I sold a system with the Phase Linear power amplifier driving a set of very good sounding, but inefficient speakers to an music lover who liked his music nice and loud. Wall shaking loud. Front row concert loud. He loved the way the amp and the speakers worked but he had one little problem: the fuses in his amplifier would fail frequently. Every week or so he'd come into the store, complain a bit about the amp shutting down, and buy another little box of fuses.

Then I didn't see him for a couple of months. He finally came back into the store to look at turntables (they were a thing back then) and just to visit a bit. Browsing like me, now, at camera shops...

I asked him how his Phase Linear amplifier issue was going and he told me that he'd permanently fixed the problem. No more blown fuses. All music all the time.

I was impressed and thought to pass his wisdom on to other customers in similar straits so I asked him how he fixed the issue.

"paper clips." That was the answer. He'd run out of fuses late one night and tried wads of aluminum foil. That worked but the contact wasn't as good as it could have been so he experimented with conductive materials at hand and found the paper clip to be the optimum "firmware upgrade."

In other news, Sony has fixed the a9 overheating issue with a "firmware upgrade."

(every ten degree celsius rise in operating temperature above the optimum target temperature of a semi-conductor device shortens the life of the device by half. Or so I am told... your engineers may disagree). 

When Sony first started cranking out camera sensors that worked well (enough) at high ISOs many who were engaged in building their photographic businesses rejoiced. They concluded that they would no longer have to learn to apply enough light to their subjects to prevent objectionable noise from creeping into their files. Practicing their craft as "available light" experts they would no longer be questioned about the sparkly and speckle-y noise in the photographs they were delivering to their clients.

The remedy to noise, for photographers who could not or would not light, was to crank up the ISO in the camera menu and then wash out the photographic detail (which included noise) in post production, with canned noise reduction programs. This led to an epidemic of plastic looking skin tones and images with less detail than had been available in correctly exposed files from 2-4 megapixel cameras long since abandoned.

As the economy recovered fully from the last recession and clients once again started investing more time, money and attention to their marketing content a funny thing happened; clients started demanding that their photographers know how to light images.
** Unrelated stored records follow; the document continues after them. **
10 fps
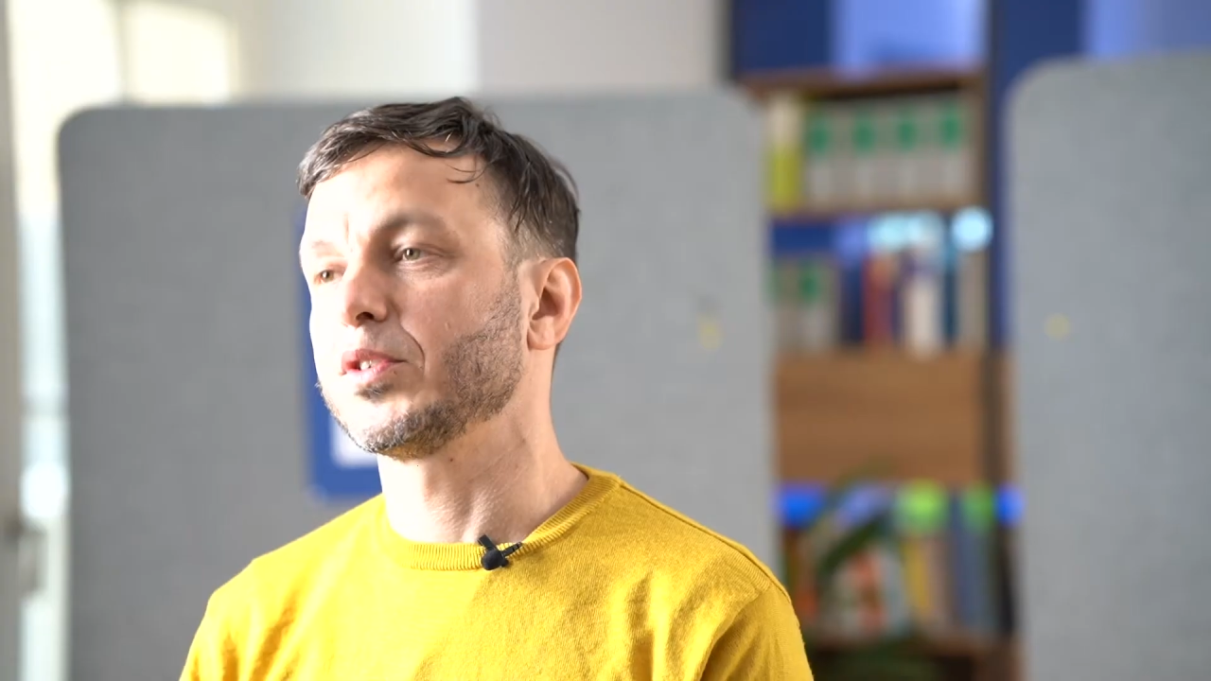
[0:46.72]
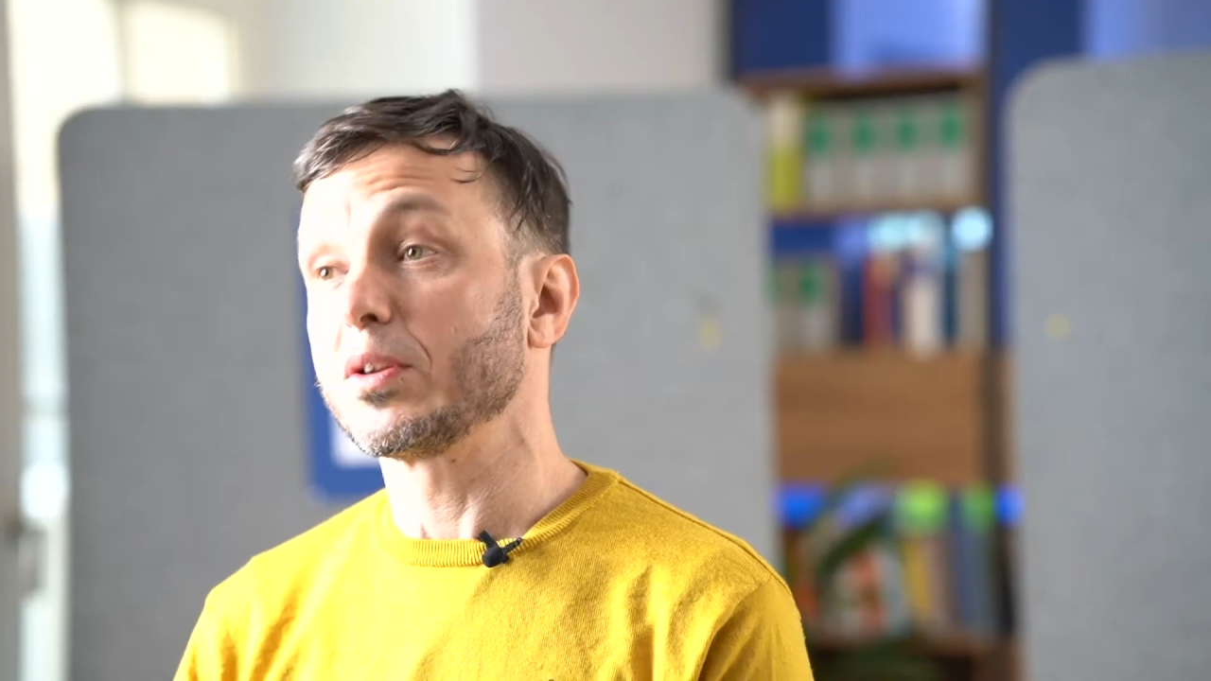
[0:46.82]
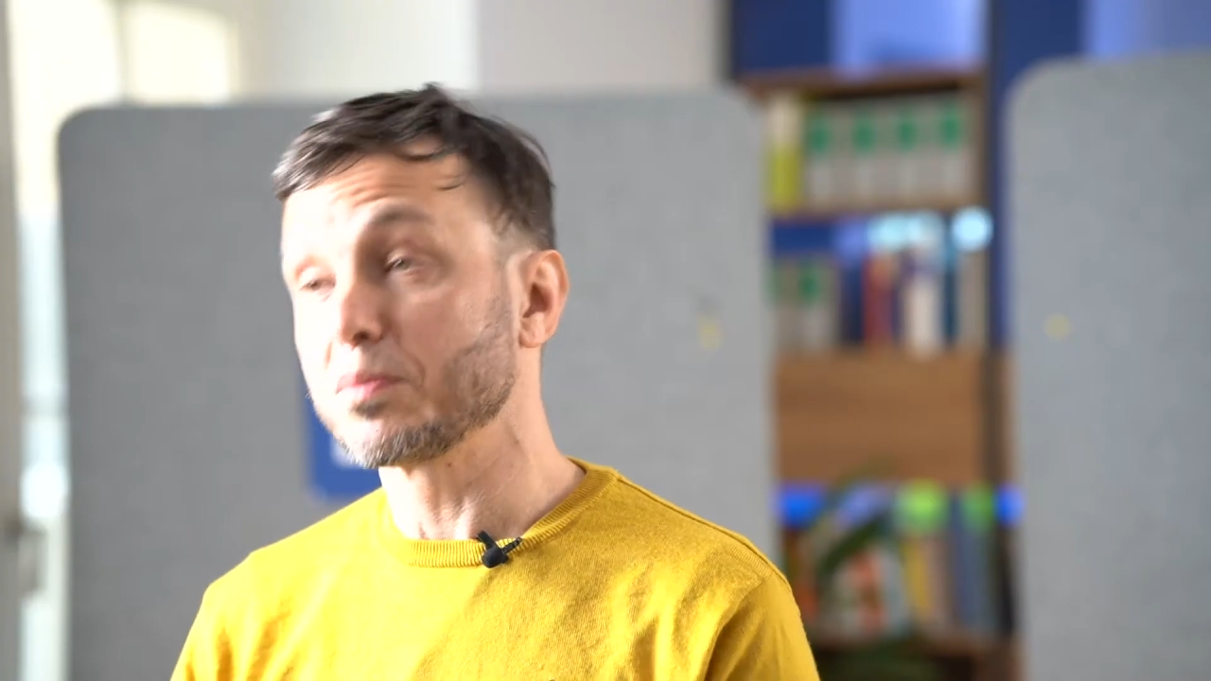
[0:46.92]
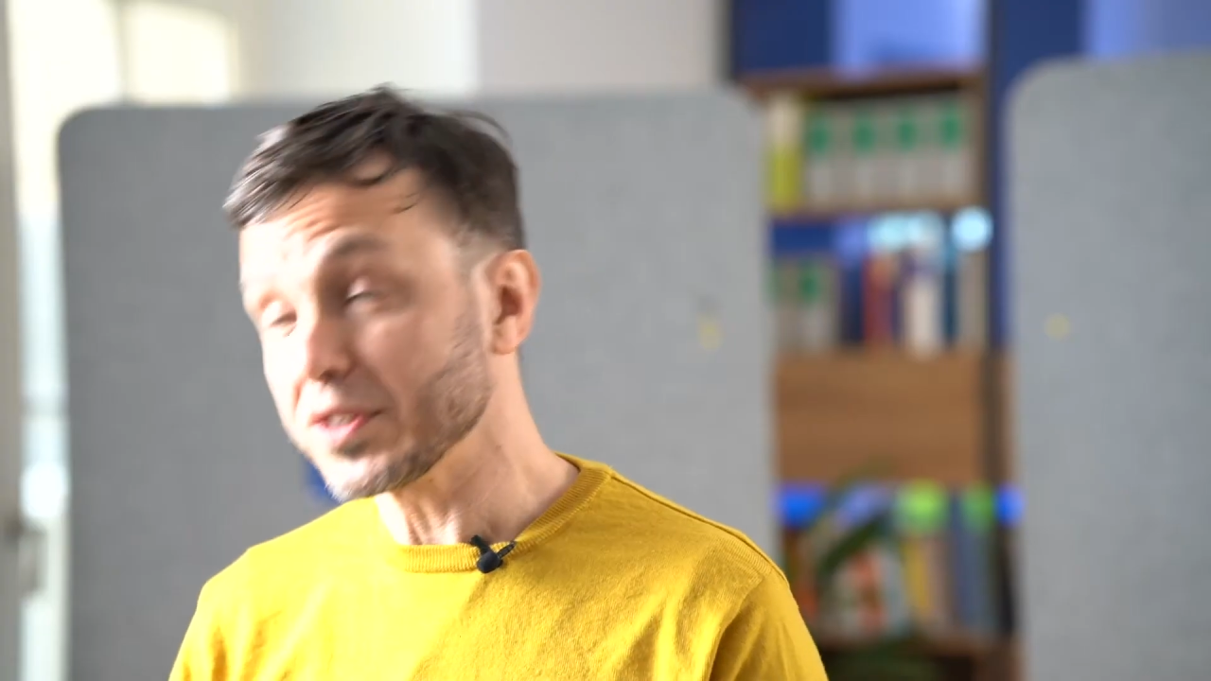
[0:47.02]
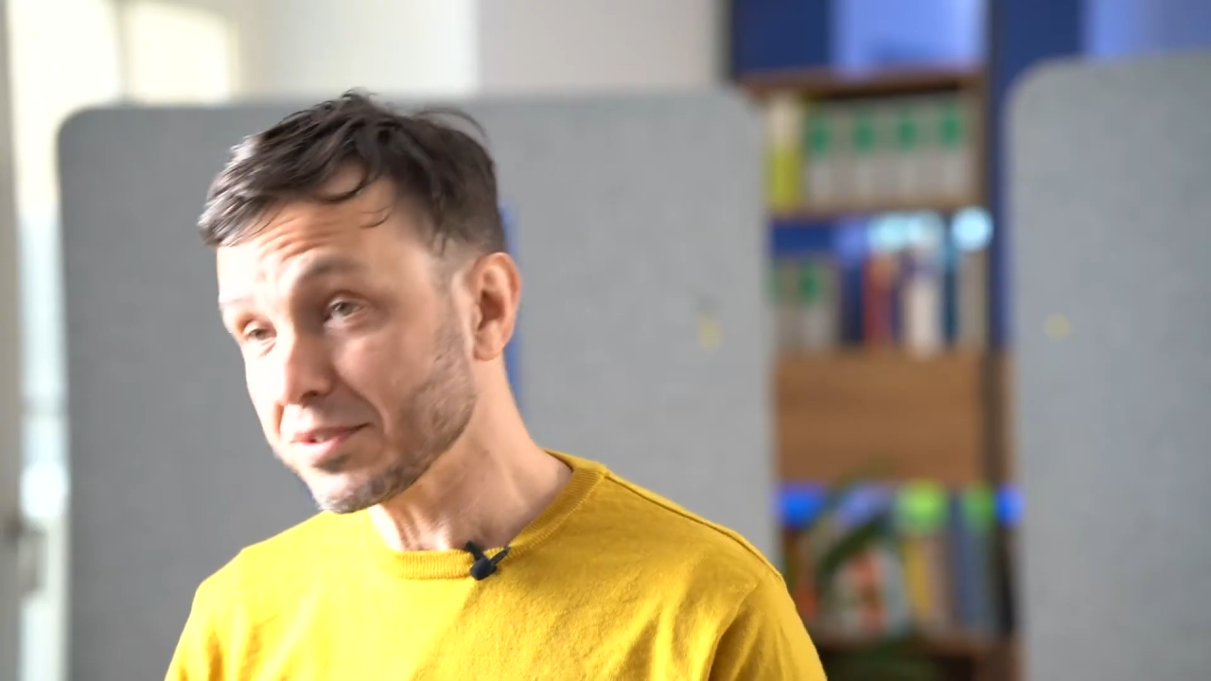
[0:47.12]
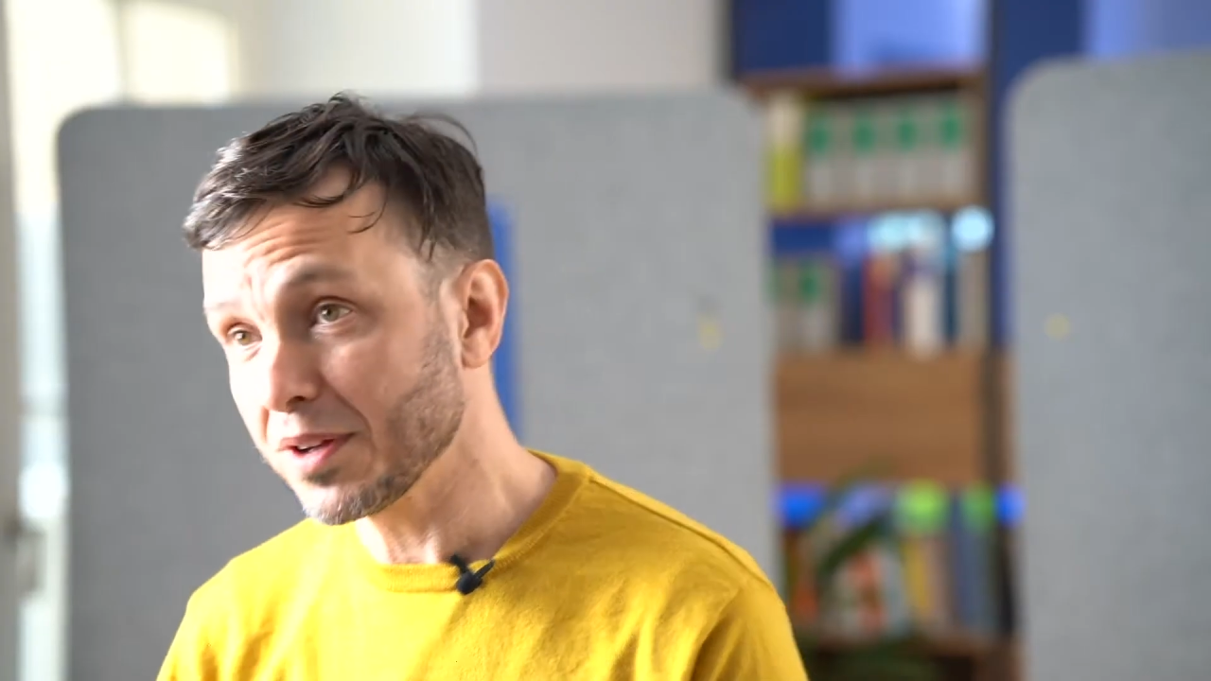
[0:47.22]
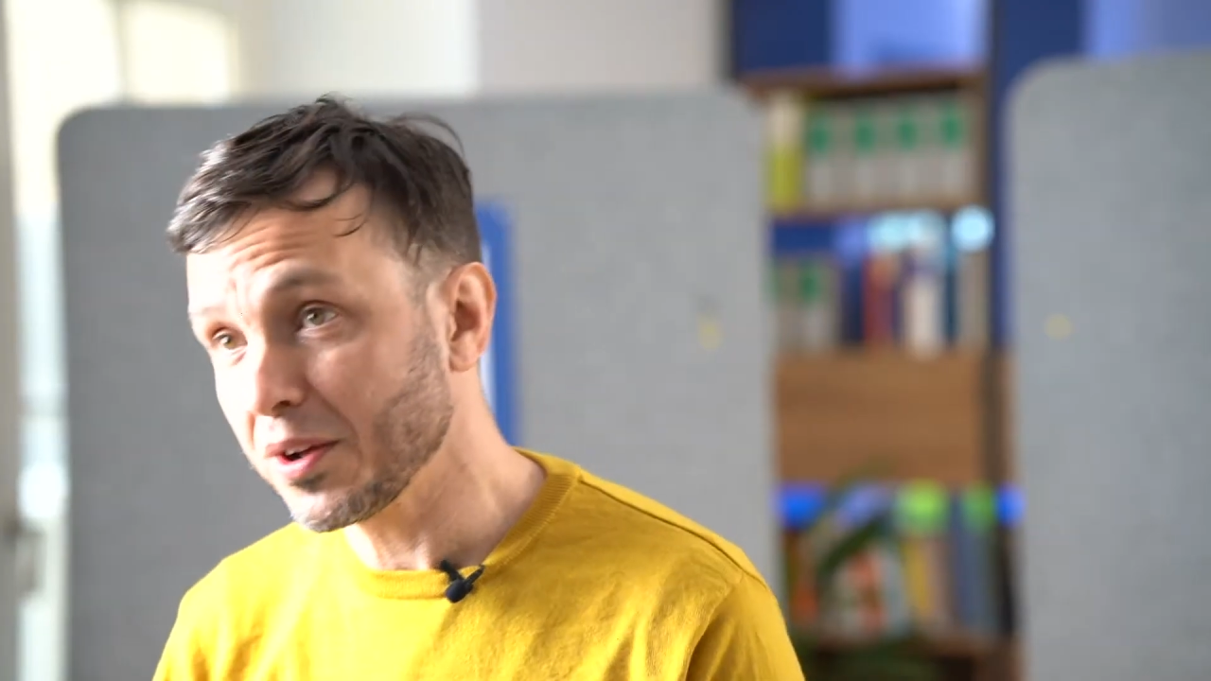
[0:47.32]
at Prisma,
It is not good enough anymore just to get an image that could be post processed into submission, now it is becoming mandatory to use lighting correctly.
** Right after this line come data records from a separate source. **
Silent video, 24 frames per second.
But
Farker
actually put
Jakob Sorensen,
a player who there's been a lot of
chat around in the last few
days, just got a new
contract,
Photographers can (and should) use lights to create depth in images, raise the overall technical quality and sharpness in images, and to create images on locations, on demand, that have the same kind of quality metrics as controlled studio work. The re-introduction of good lighting as a primary function of photographers points to a small renaissence in commercial work; both in still photography and video.

The current mark of competence in image making is the ability to light well. To enhance one's subjects and create looks and styles that are repeatable and not just subject to luck. Every project is different, that's why mastery of lighting requires looking beyond a handful of formulas. One job may require huge, directional soft lights while another might require the fine edge of a hard spot light. The project and the imaging goal should drive the lighting and not the other way around.

If you want to have repeatable photographic results and repeatable client engagements I highly recommend gaining a comprehensive understanding of how to light. Even if you wish to remain an "available light" photographer understanding the theory behind good lighting can't be a bad thing.

The nice thing about having lights and knowledge is that when the sun sets you can still do work that is financially rewarding. I'll leave discussions about the art to someone with an MFA.